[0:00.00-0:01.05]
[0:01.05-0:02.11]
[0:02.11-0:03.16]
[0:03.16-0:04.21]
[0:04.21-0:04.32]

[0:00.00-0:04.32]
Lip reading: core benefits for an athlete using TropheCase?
---
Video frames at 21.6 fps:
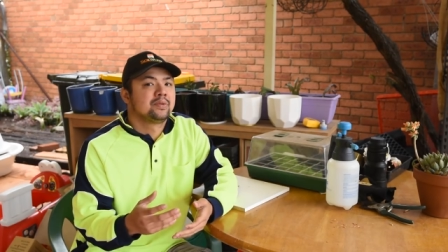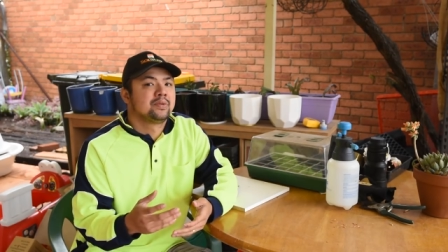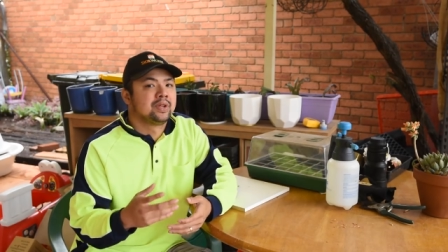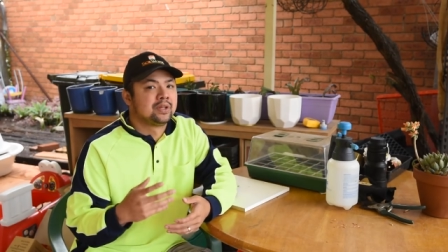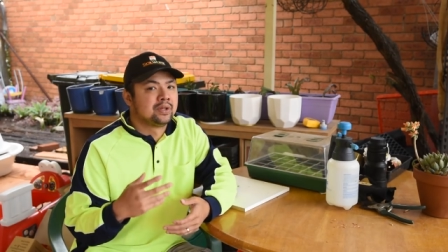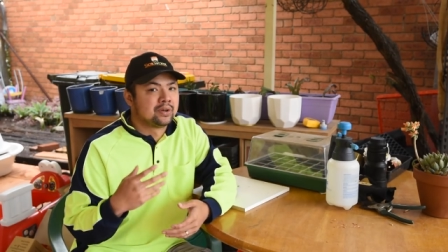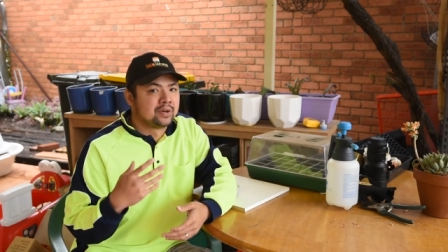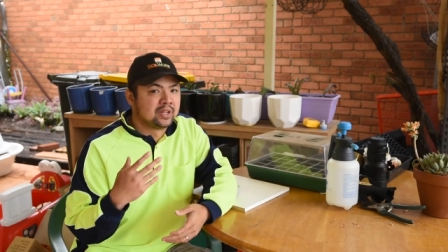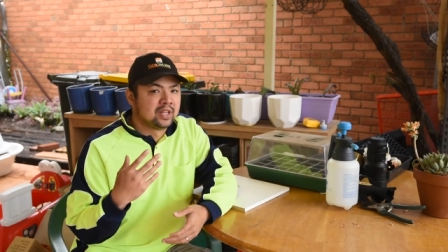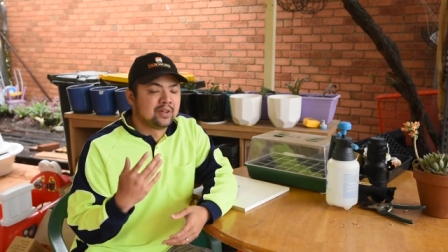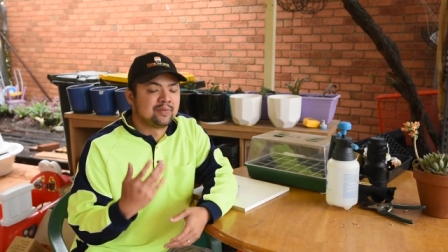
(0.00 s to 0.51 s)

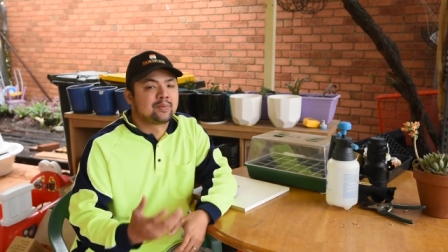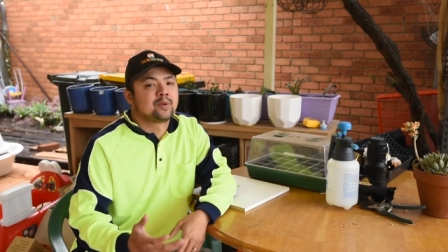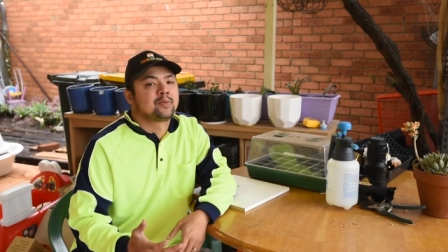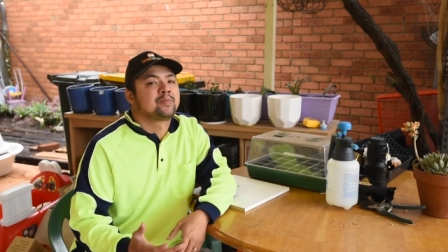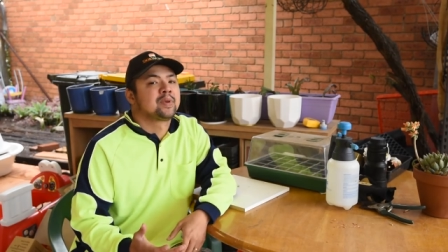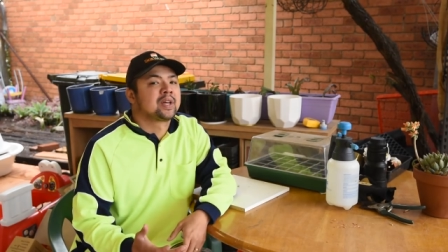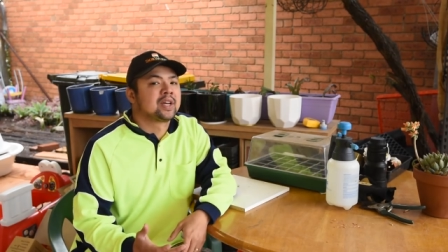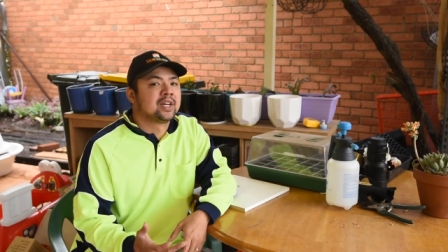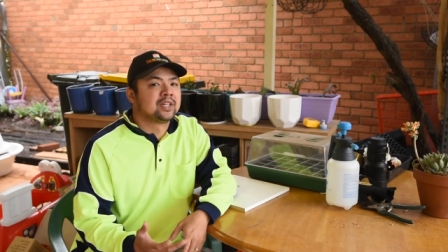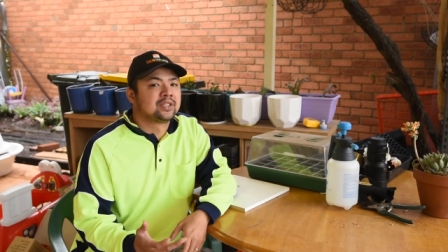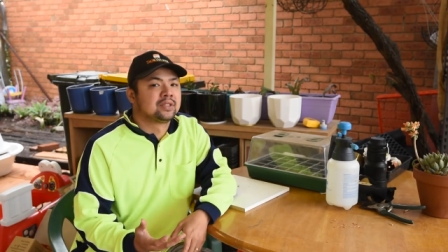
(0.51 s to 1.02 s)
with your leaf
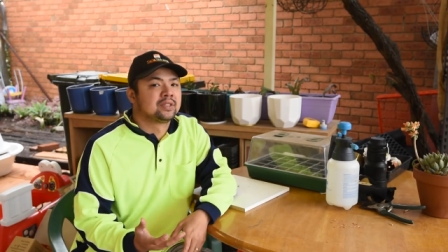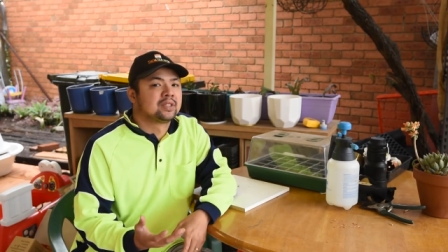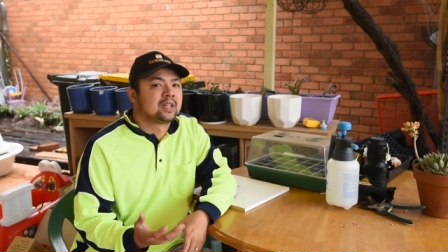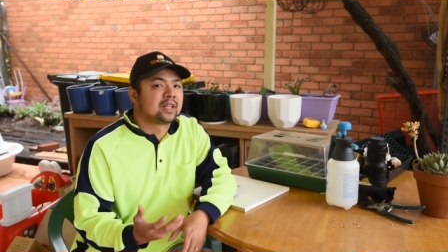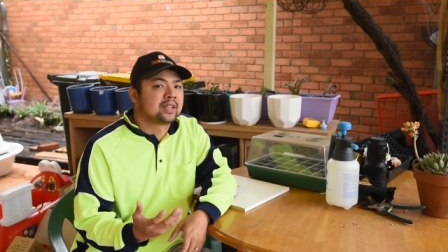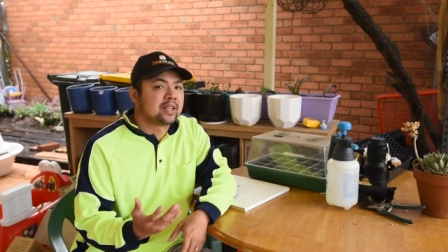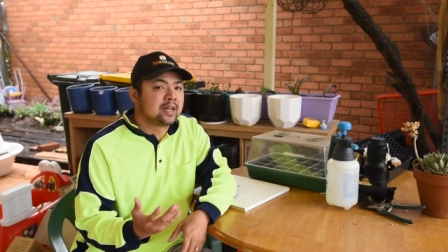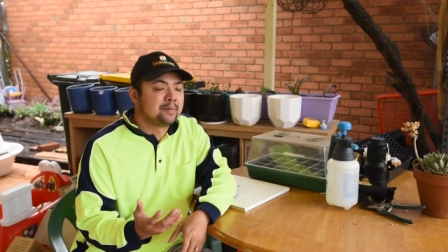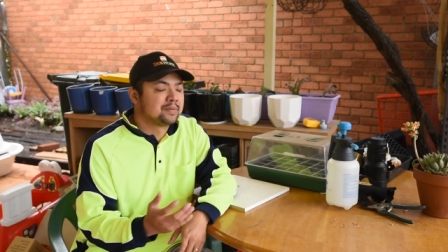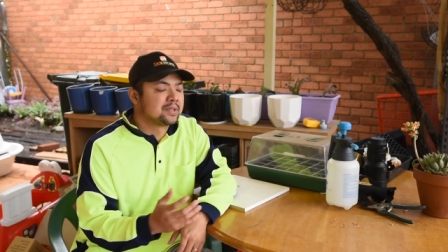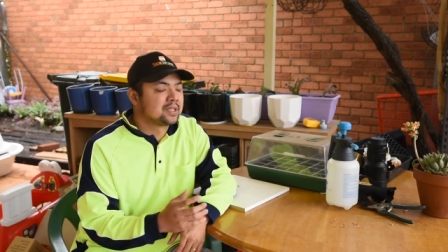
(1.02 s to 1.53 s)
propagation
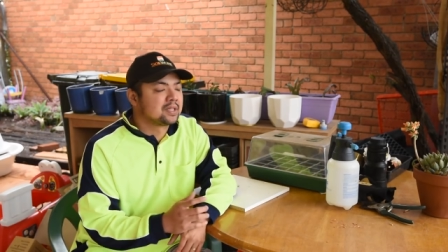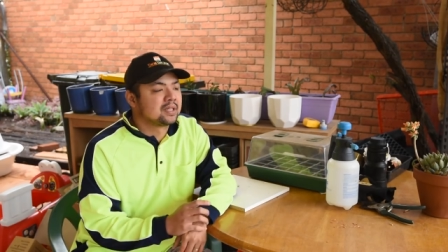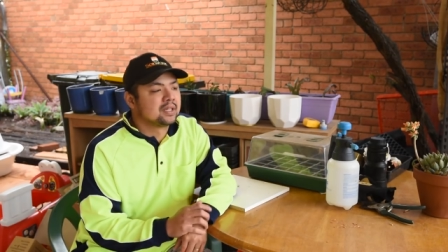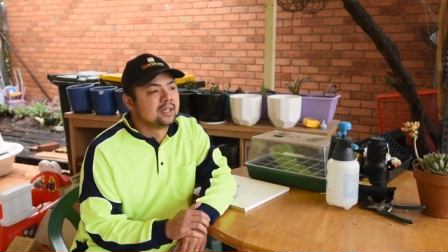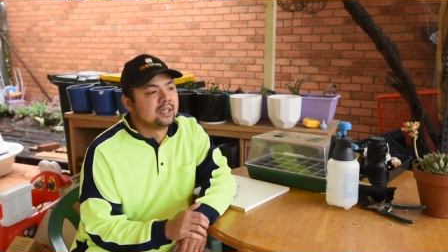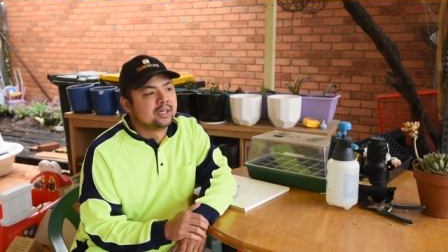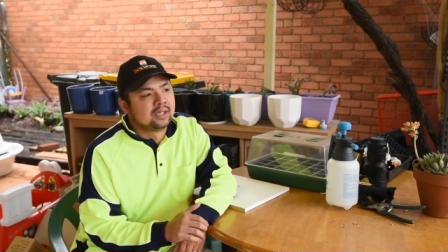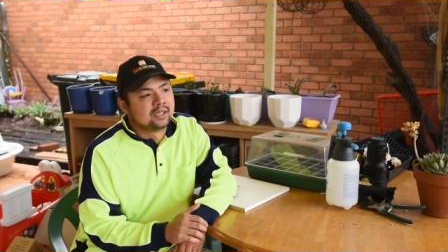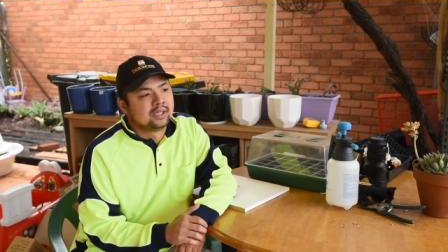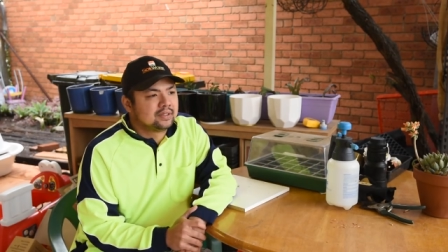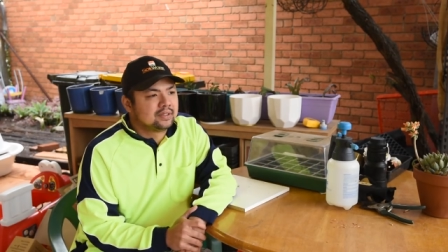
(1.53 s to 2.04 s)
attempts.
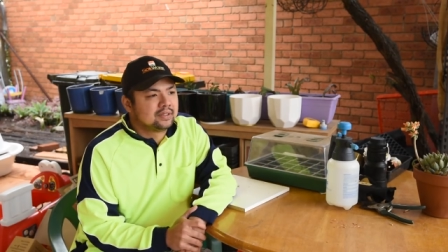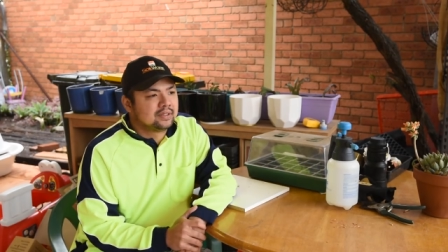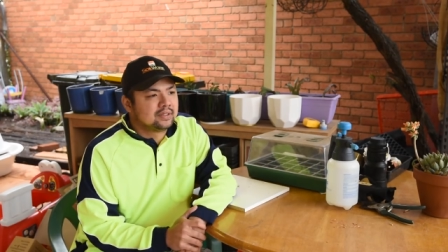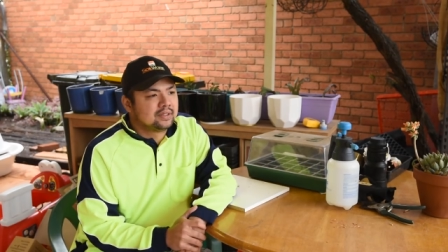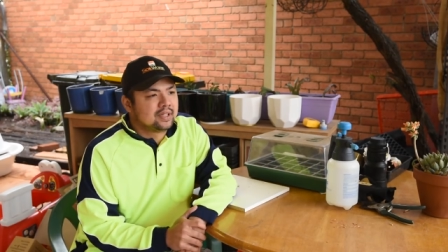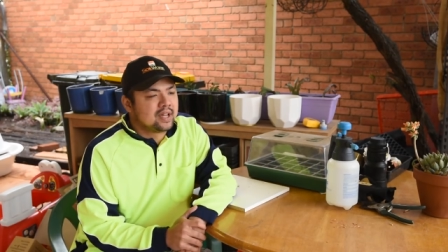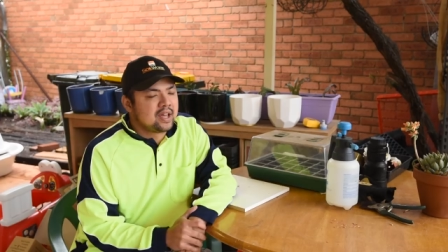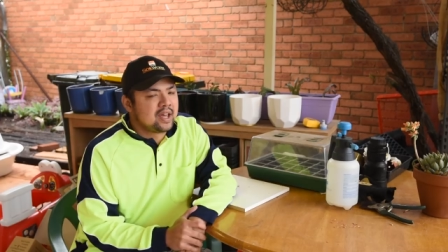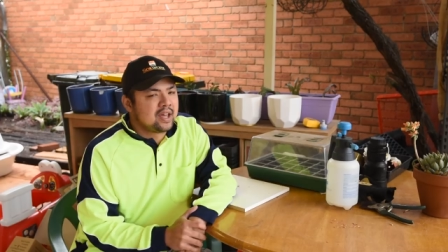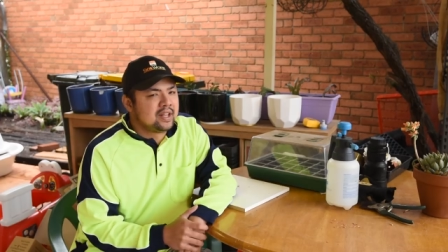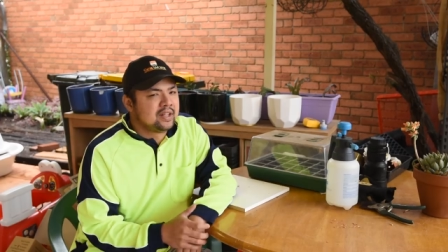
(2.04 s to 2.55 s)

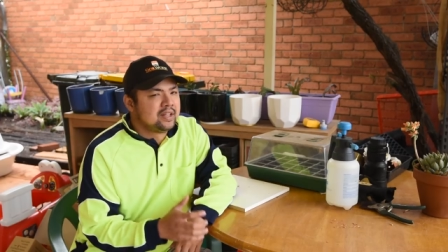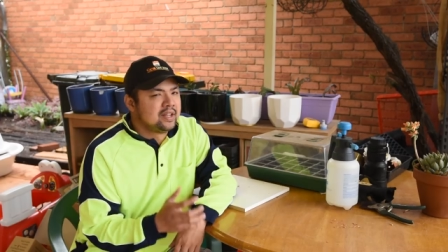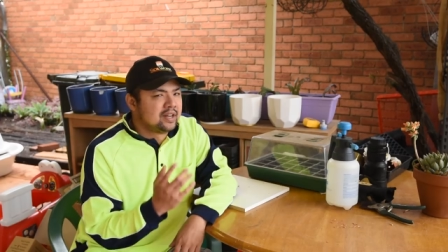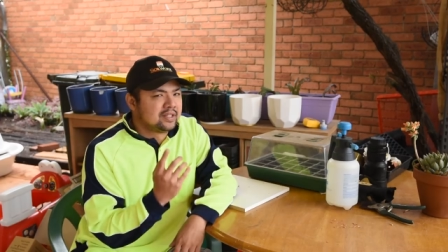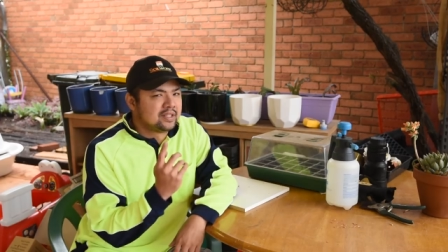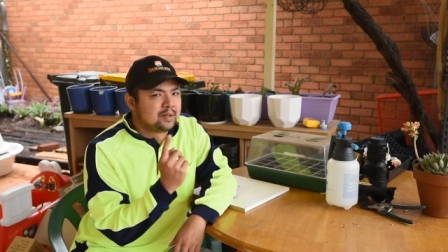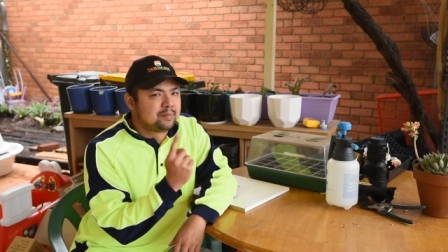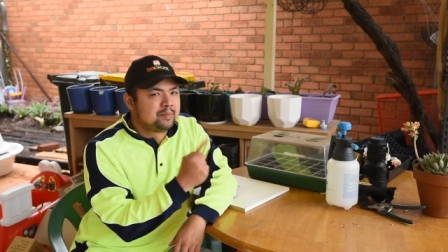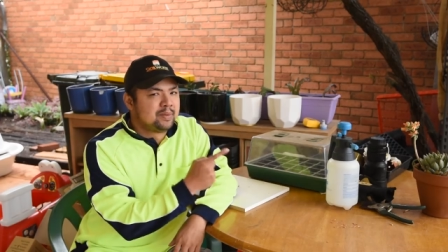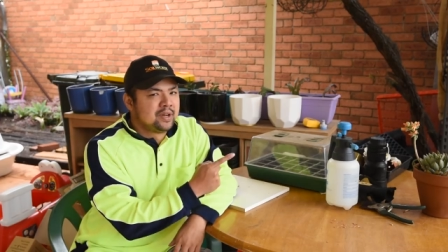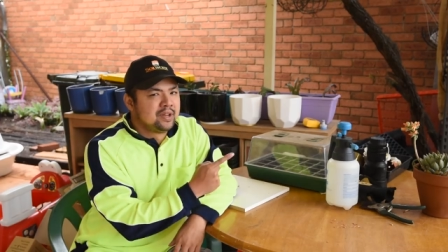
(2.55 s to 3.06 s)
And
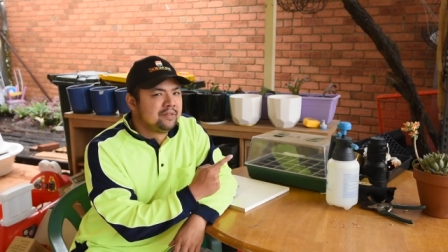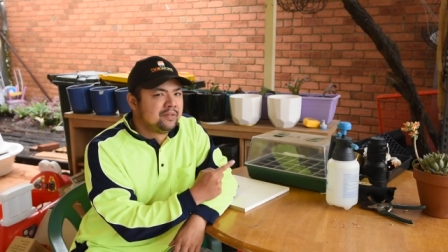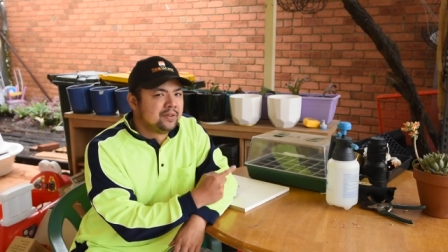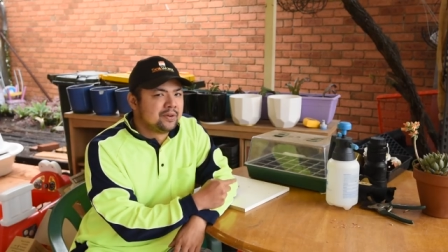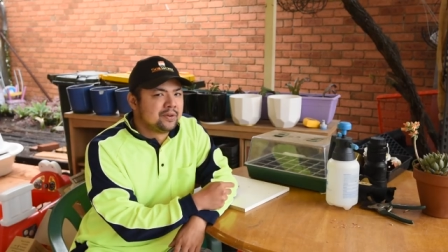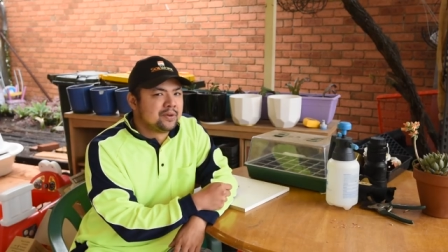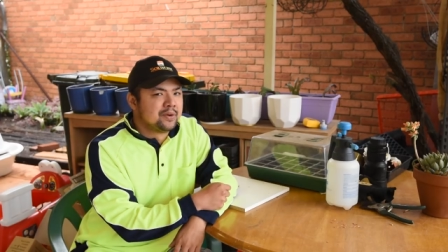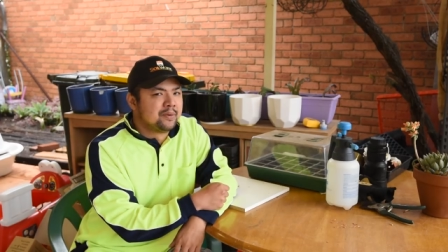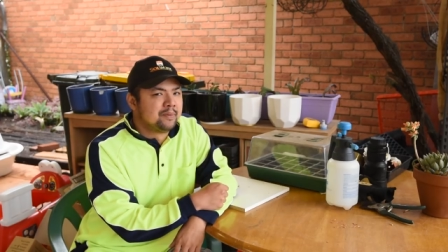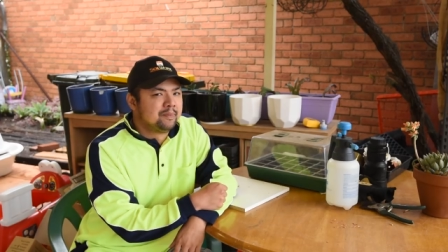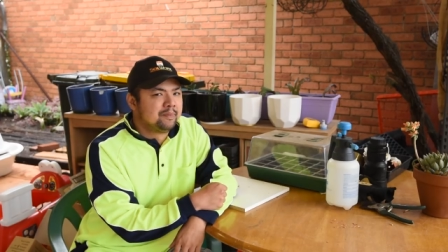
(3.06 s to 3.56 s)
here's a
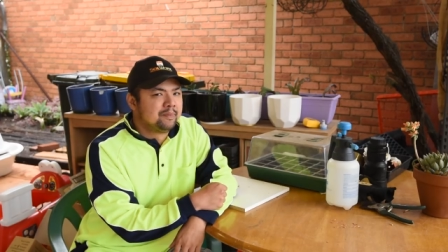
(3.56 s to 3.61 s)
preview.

Task goal →
Copy the stretch of the records above that runs from the line with "[0:00.00-0:01.05]" through the line with "Lip reading: core". Both end lines belong in the copy, and nothing else does.

Output below →
[0:00.00-0:01.05]
[0:01.05-0:02.11]
[0:02.11-0:03.16]
[0:03.16-0:04.21]
[0:04.21-0:04.32]

[0:00.00-0:04.32]
Lip reading: core benefits for an athlete using TropheCase?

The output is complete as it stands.